◆ YOUR ASSIGNMENT: Pictures aside, copy every record word for word.
----
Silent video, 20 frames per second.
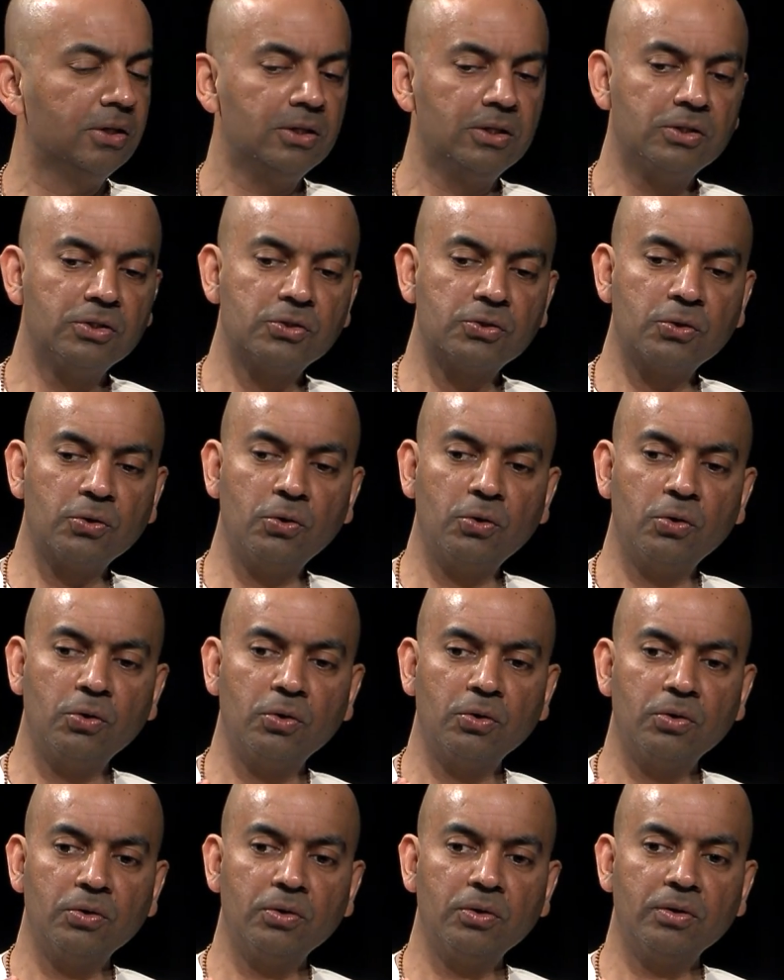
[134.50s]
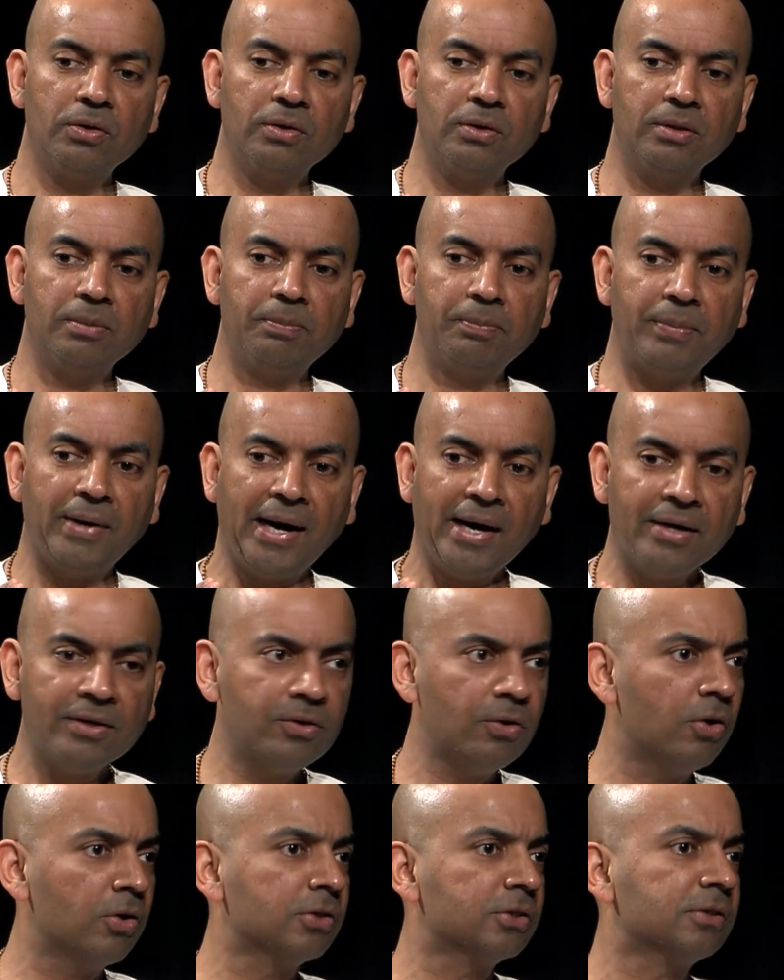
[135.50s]
So the
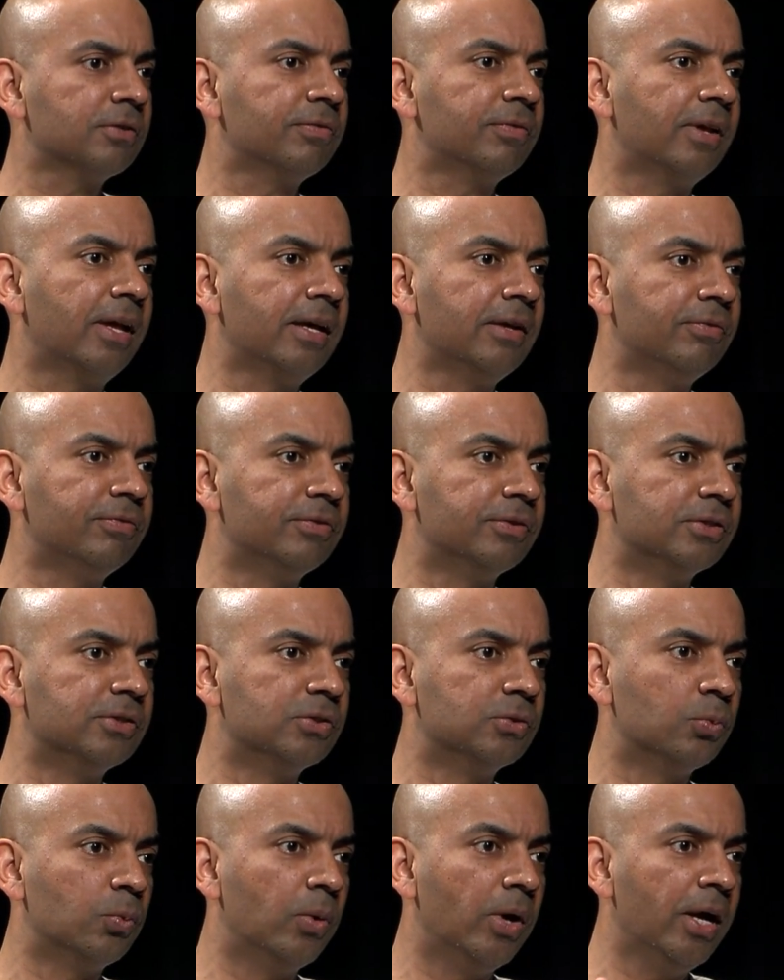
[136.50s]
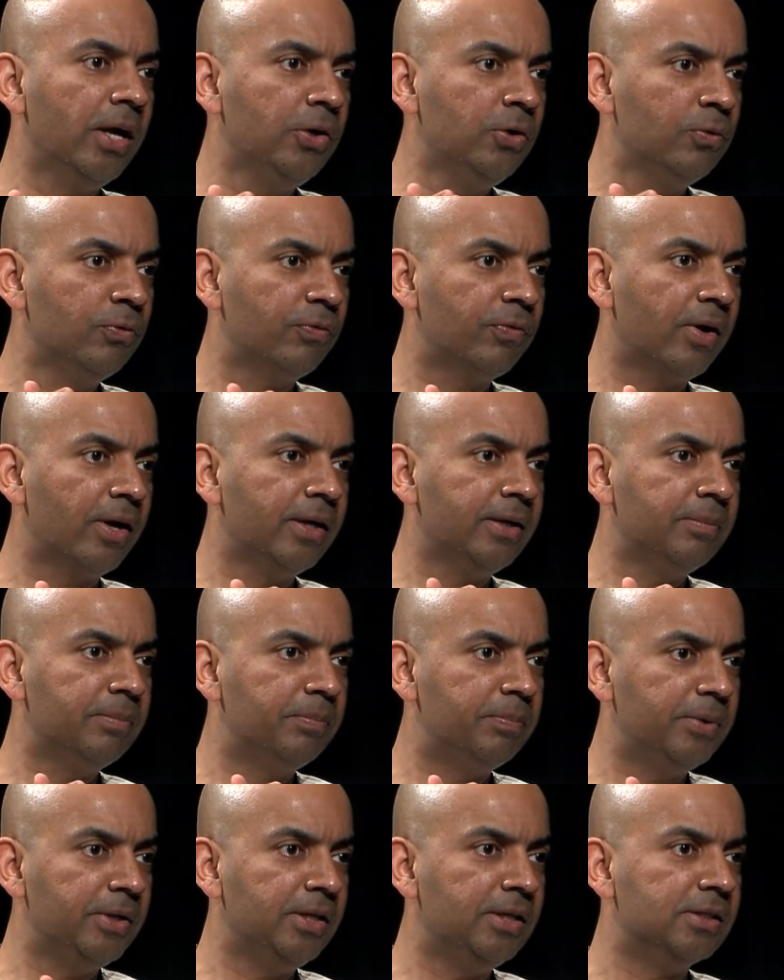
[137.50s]
paradox of life is where you
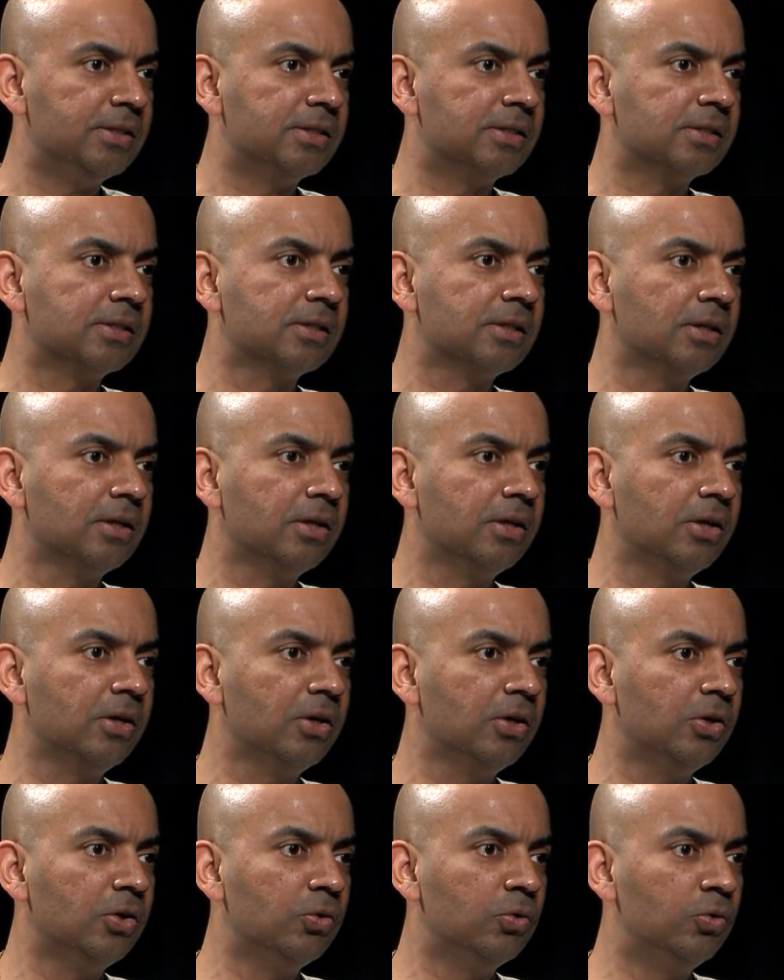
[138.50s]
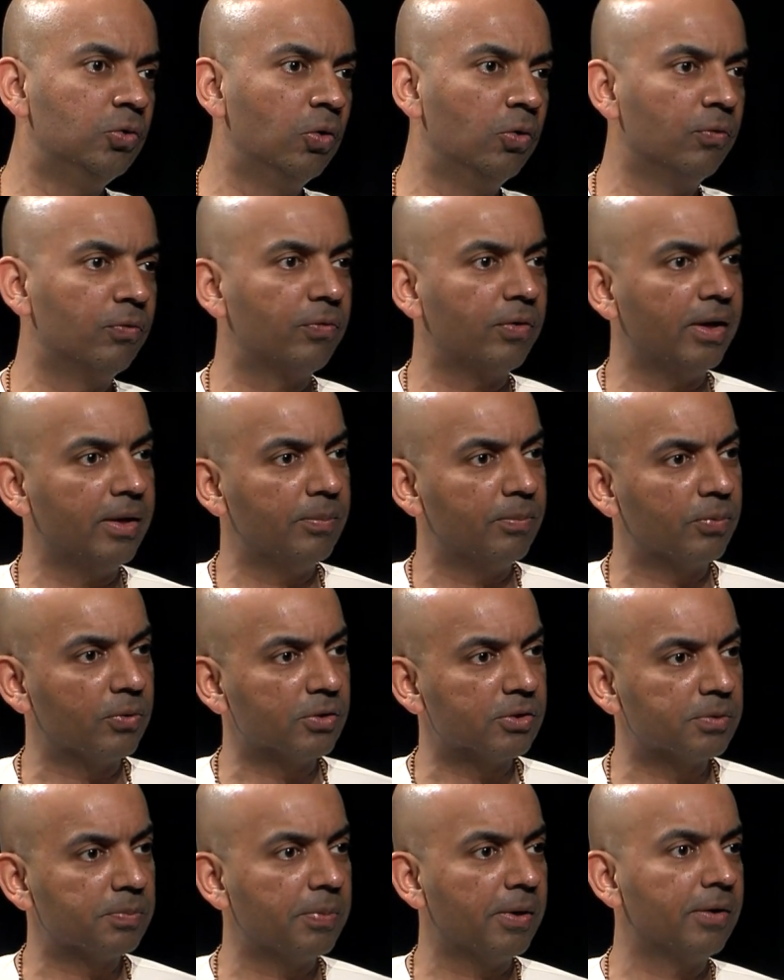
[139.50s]
find peace, you don't find
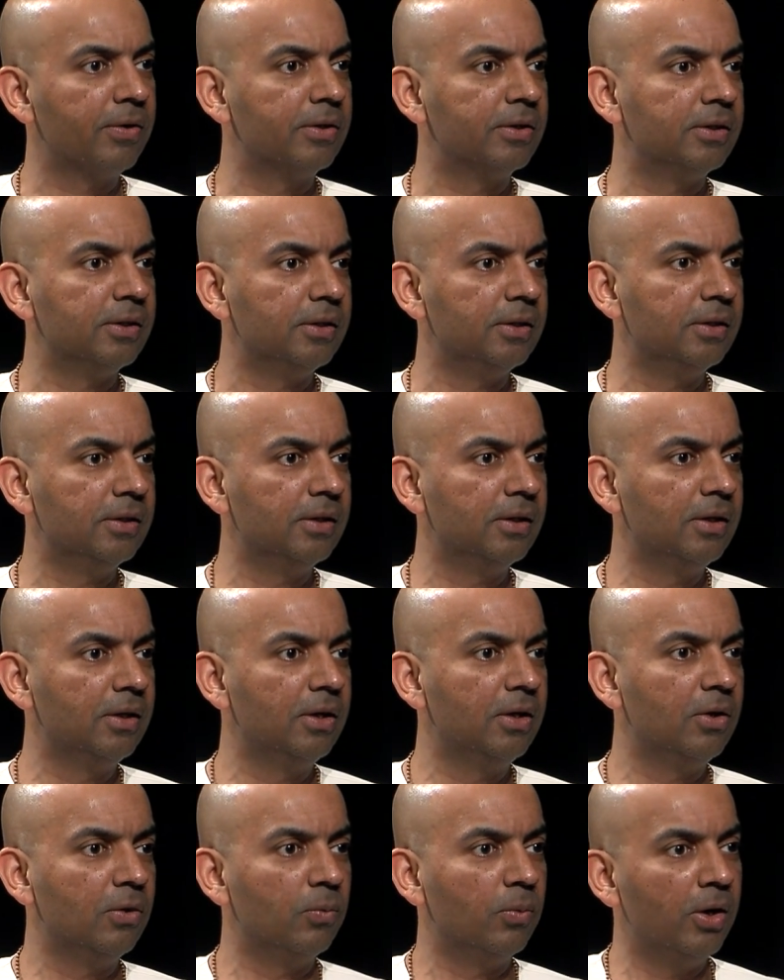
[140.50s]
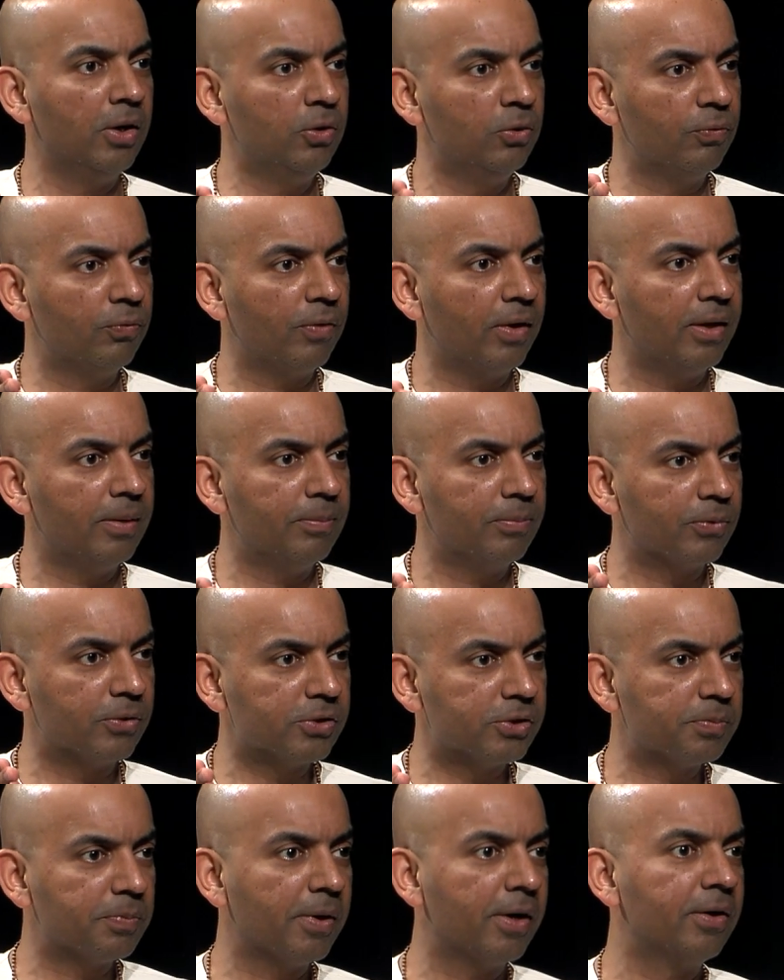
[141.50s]
prosperity. Where you find
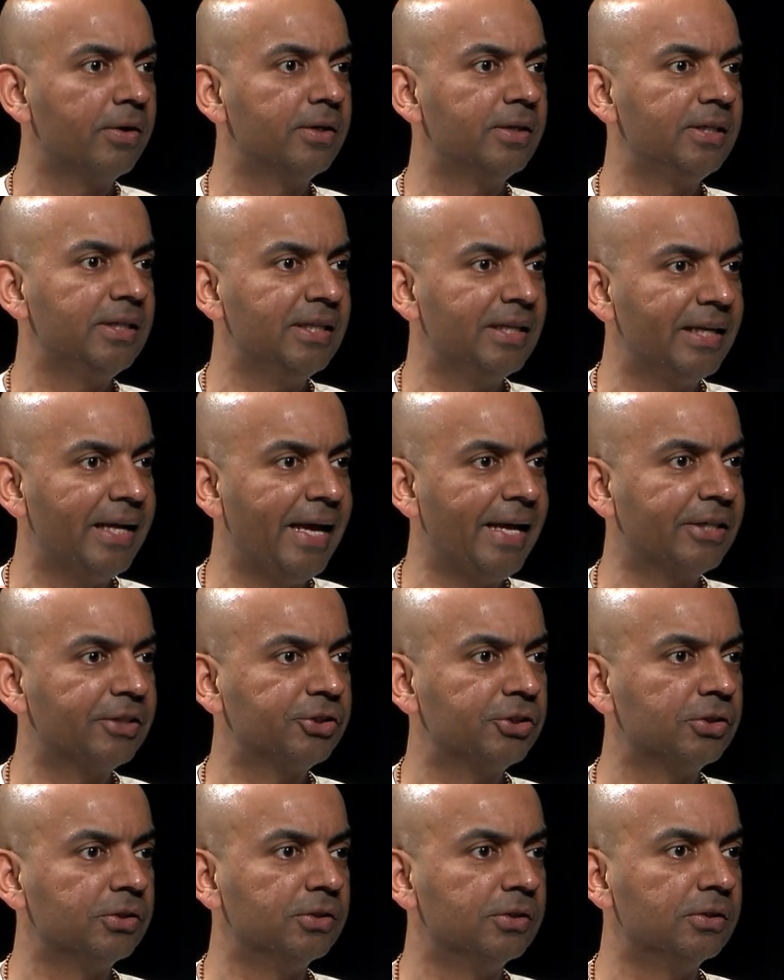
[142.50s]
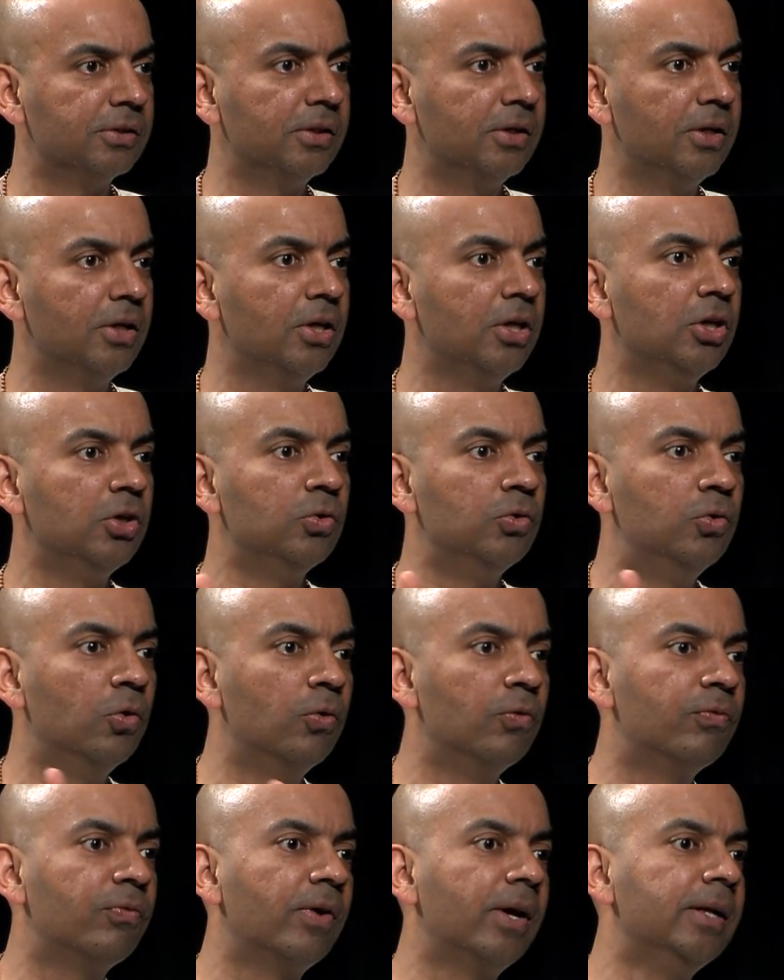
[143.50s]
prosperity and action, you
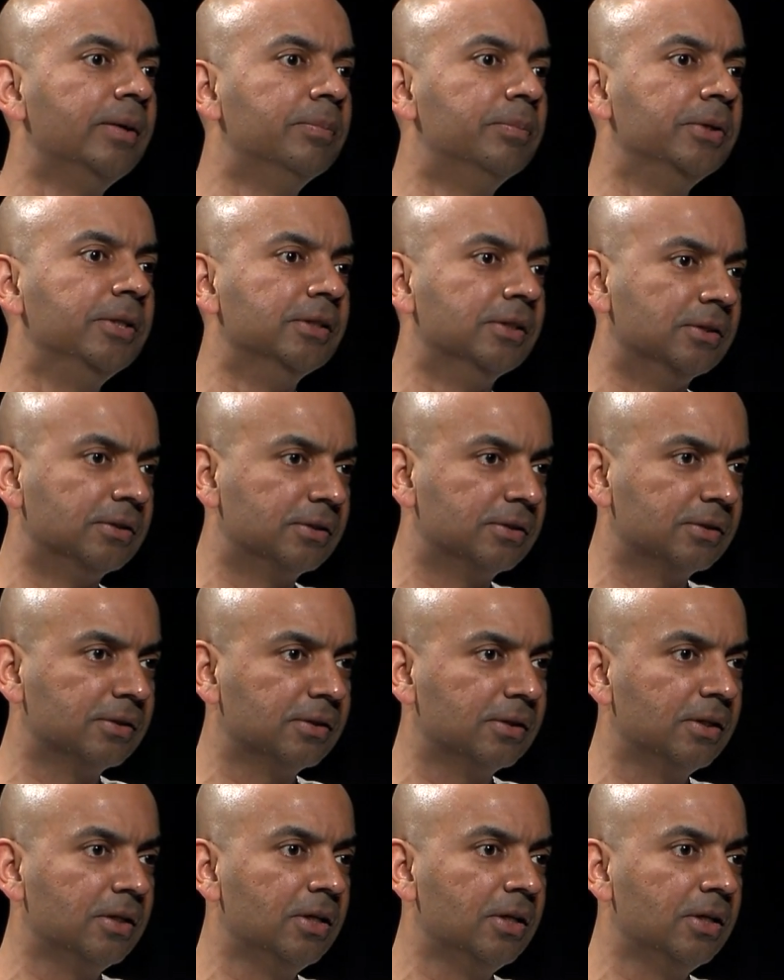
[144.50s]
don't find peace.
----
◆ YOUR RESPONSE:
Silent video, 20 frames per second.
[134.50s]
[135.50s]
So the
[136.50s]
[137.50s]
paradox of life is where you
[138.50s]
[139.50s]
find peace, you don't find
[140.50s]
[141.50s]
prosperity. Where you find
[142.50s]
[143.50s]
prosperity and action, you
[144.50s]
don't find peace.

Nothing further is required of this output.